### Task goal
Print the entries below exactly as they appear, from the first line up to and including the line with "Transcript, with fillers: E". Do not print any pictures.

━━━━━━━━━━━━━━━━━━━━

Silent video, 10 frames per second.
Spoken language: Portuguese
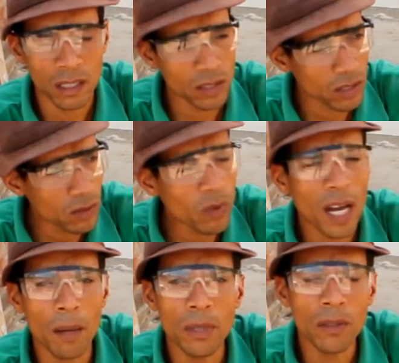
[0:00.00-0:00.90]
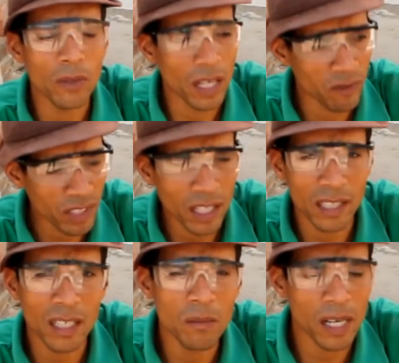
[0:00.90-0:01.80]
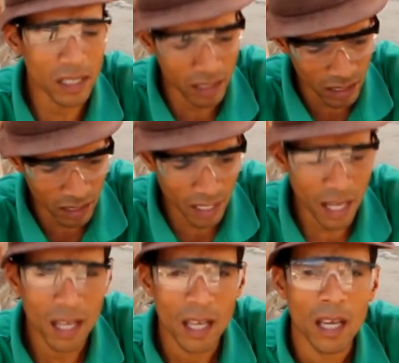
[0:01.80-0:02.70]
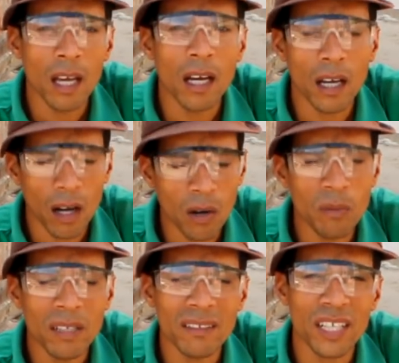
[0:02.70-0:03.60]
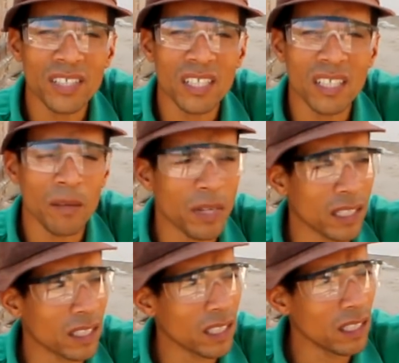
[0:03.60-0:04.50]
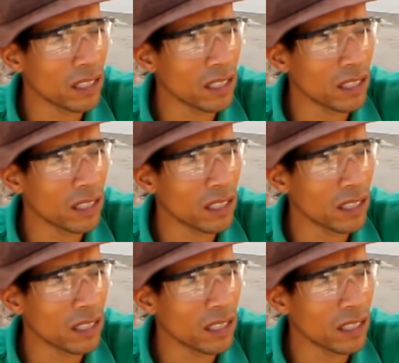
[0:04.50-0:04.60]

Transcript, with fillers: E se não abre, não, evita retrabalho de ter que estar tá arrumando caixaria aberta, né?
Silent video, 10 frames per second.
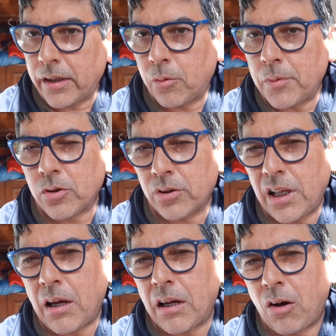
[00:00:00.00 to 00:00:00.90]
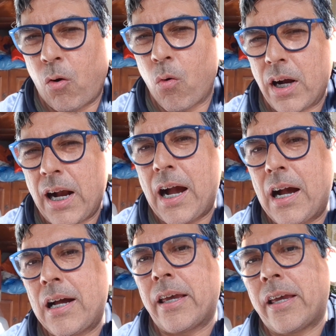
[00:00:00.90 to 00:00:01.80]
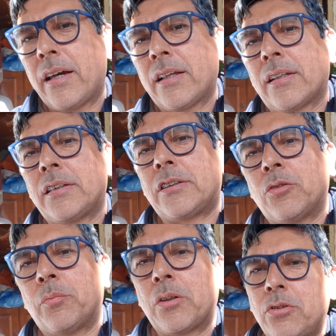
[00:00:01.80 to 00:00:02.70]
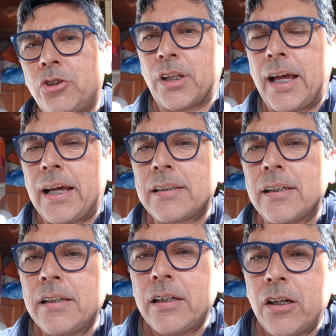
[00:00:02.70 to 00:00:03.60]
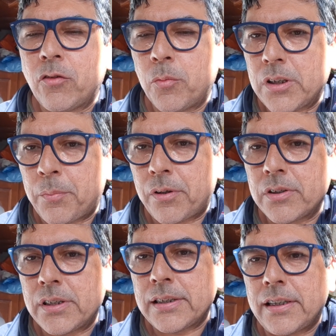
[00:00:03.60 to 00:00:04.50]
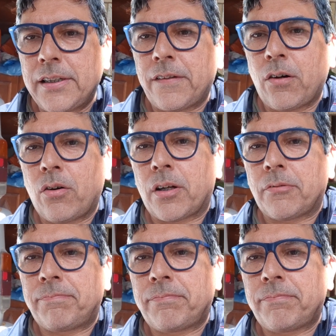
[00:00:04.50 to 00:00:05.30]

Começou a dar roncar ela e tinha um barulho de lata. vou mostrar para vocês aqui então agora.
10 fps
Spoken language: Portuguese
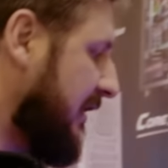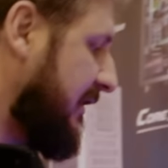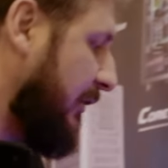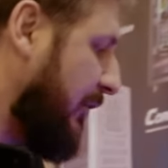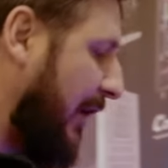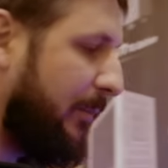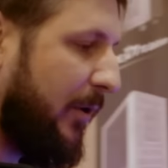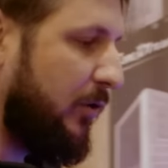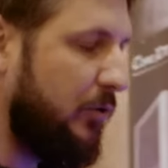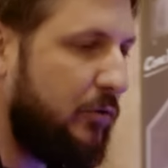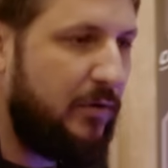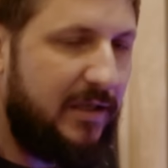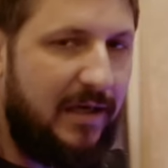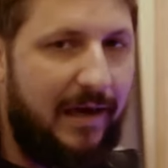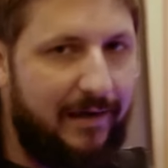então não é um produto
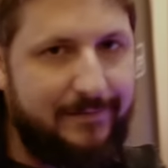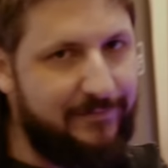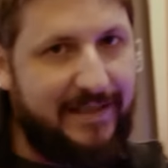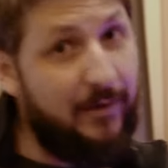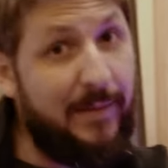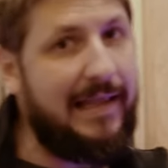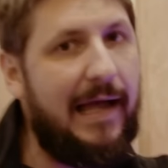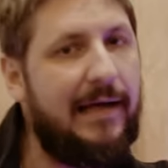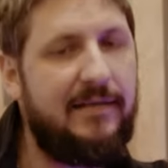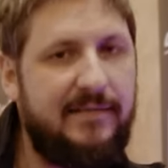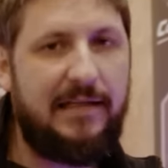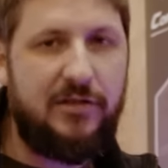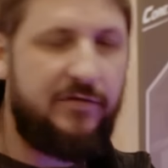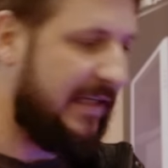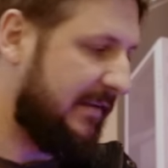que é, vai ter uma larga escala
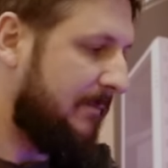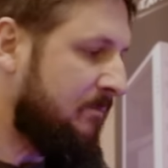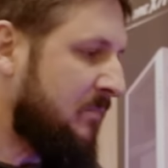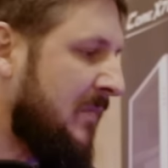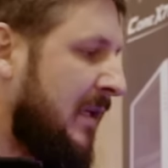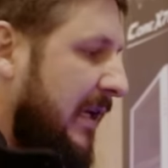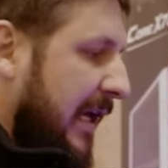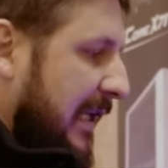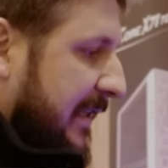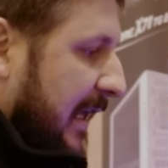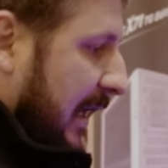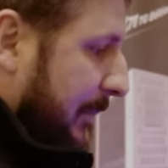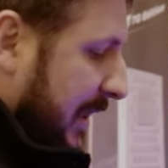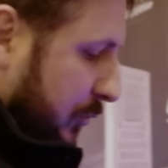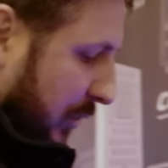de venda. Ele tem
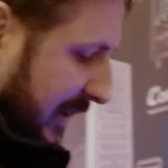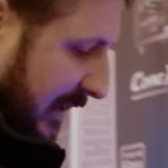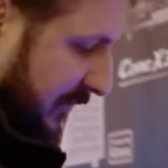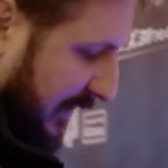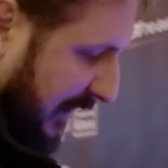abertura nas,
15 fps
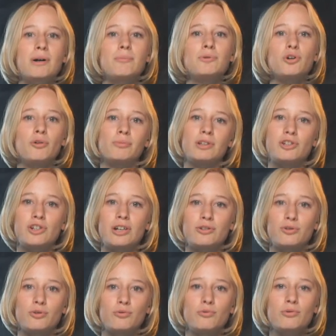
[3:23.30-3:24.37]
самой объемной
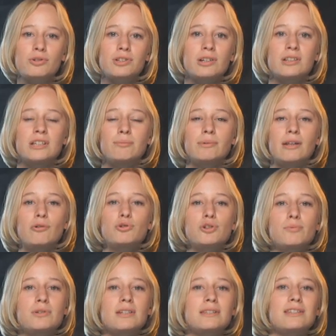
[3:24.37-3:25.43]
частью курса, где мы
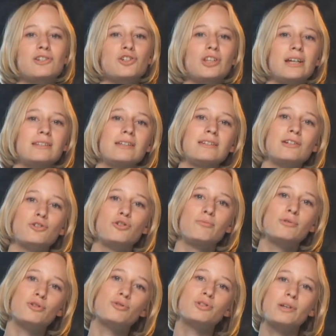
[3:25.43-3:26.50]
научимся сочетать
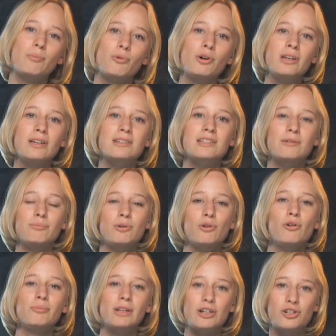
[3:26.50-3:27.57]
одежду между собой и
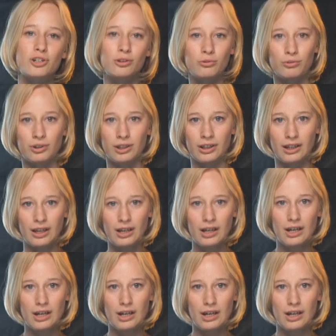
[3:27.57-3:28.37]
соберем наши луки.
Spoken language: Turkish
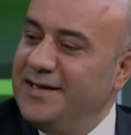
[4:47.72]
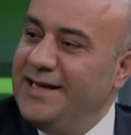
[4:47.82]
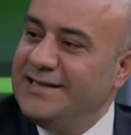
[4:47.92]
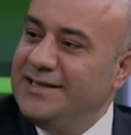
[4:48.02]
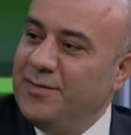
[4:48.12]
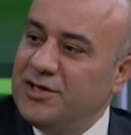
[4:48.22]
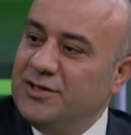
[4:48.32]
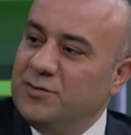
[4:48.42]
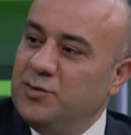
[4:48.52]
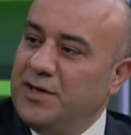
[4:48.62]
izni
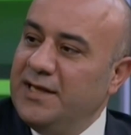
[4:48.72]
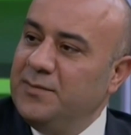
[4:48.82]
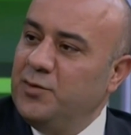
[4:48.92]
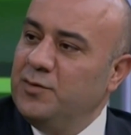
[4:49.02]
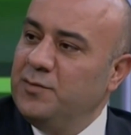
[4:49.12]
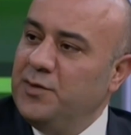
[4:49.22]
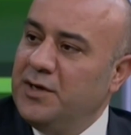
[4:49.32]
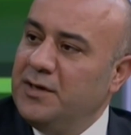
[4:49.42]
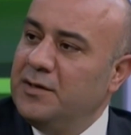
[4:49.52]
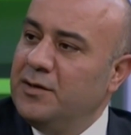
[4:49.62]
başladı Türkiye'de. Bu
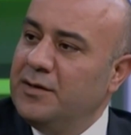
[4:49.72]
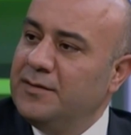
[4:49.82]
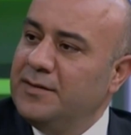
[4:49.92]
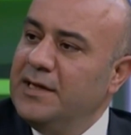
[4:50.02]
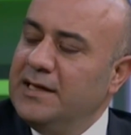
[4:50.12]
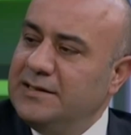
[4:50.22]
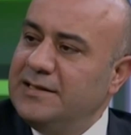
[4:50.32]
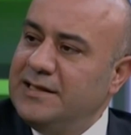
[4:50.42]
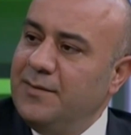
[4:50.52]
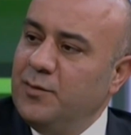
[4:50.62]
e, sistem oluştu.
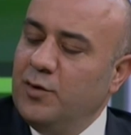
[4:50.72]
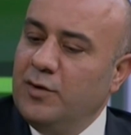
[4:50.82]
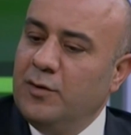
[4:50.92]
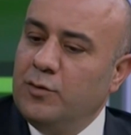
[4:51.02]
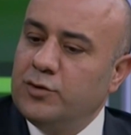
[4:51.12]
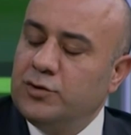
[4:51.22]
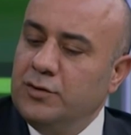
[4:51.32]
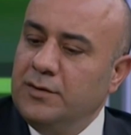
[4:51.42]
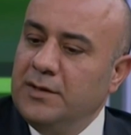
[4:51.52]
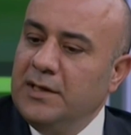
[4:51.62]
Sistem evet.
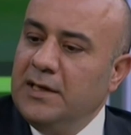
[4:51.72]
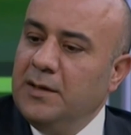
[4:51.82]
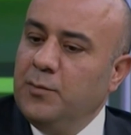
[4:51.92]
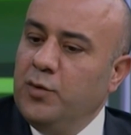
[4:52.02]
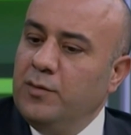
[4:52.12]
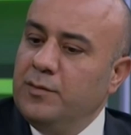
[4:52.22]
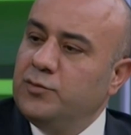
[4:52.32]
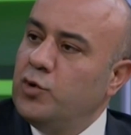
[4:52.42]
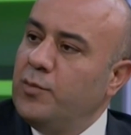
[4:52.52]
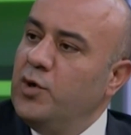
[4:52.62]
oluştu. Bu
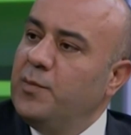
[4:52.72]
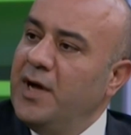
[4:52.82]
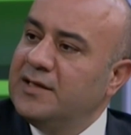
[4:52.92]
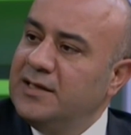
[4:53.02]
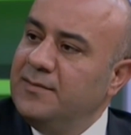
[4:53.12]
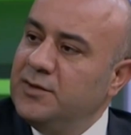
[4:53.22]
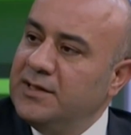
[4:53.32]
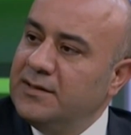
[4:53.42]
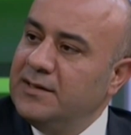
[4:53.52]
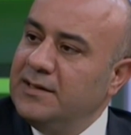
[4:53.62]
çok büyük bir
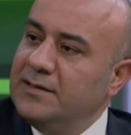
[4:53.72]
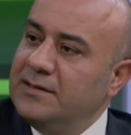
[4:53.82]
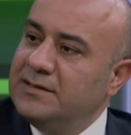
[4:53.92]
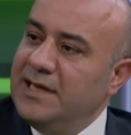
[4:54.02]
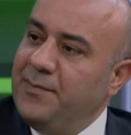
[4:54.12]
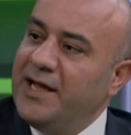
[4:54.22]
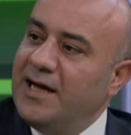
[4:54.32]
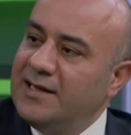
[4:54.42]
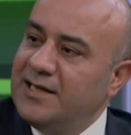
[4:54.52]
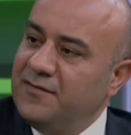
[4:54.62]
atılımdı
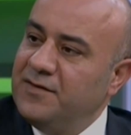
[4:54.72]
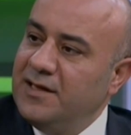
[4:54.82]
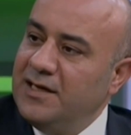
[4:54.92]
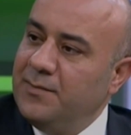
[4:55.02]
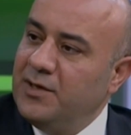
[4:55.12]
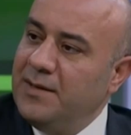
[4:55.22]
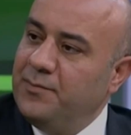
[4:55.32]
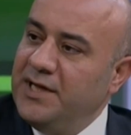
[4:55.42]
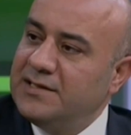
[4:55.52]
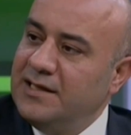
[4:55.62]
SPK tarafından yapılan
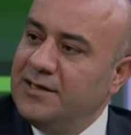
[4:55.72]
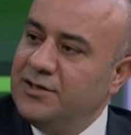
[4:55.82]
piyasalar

━━━━━━━━━━━━━━━━━━━━

### Answer box
Silent video, 10 frames per second.
Spoken language: Portuguese
[0:00.00-0:00.90]
[0:00.90-0:01.80]
[0:01.80-0:02.70]
[0:02.70-0:03.60]
[0:03.60-0:04.50]
[0:04.50-0:04.60]

Transcript, with fillers: E se não abre, não, evita retrabalho de ter que estar tá arrumando caixaria aberta, né?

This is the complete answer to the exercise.